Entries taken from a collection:
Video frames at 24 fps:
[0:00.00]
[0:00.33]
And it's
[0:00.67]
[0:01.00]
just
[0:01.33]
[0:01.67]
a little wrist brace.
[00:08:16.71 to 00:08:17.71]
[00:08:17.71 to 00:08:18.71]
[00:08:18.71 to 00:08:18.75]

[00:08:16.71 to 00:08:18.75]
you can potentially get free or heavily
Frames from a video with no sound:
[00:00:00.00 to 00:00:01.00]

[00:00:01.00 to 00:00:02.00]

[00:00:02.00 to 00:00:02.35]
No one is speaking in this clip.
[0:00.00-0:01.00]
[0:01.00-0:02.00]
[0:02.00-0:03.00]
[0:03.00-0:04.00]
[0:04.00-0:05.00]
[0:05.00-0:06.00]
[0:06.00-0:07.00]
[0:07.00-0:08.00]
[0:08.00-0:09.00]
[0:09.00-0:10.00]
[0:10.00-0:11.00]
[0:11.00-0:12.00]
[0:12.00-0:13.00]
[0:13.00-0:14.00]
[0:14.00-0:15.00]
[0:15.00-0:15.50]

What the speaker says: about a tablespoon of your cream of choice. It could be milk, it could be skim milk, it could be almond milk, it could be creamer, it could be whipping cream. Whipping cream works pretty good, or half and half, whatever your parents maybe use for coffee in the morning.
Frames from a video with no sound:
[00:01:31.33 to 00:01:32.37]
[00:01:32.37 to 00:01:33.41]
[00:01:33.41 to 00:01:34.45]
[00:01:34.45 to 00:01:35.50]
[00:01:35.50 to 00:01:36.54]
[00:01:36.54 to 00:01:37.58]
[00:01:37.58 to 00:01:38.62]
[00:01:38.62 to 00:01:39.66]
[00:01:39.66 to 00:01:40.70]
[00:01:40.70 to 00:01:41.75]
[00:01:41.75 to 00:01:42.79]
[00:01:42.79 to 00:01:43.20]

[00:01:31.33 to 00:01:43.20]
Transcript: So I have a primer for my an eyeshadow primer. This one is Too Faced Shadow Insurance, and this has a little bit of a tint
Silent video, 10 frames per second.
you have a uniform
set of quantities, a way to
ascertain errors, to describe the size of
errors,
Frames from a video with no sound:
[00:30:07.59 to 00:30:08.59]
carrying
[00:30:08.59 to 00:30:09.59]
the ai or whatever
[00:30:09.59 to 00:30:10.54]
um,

### WORK INSTRUCTIONS:
Reproduce the records above exactly, starting with the line that contains "[00:01:40.70 to 00:01:41.75]" and ending with the last line.

### RESPONSE TO THE EXERCISE:
[00:01:40.70 to 00:01:41.75]
[00:01:41.75 to 00:01:42.79]
[00:01:42.79 to 00:01:43.20]

[00:01:31.33 to 00:01:43.20]
Transcript: So I have a primer for my an eyeshadow primer. This one is Too Faced Shadow Insurance, and this has a little bit of a tint
Silent video, 10 frames per second.
you have a uniform
set of quantities, a way to
ascertain errors, to describe the size of
errors,
Frames from a video with no sound:
[00:30:07.59 to 00:30:08.59]
carrying
[00:30:08.59 to 00:30:09.59]
the ai or whatever
[00:30:09.59 to 00:30:10.54]
um,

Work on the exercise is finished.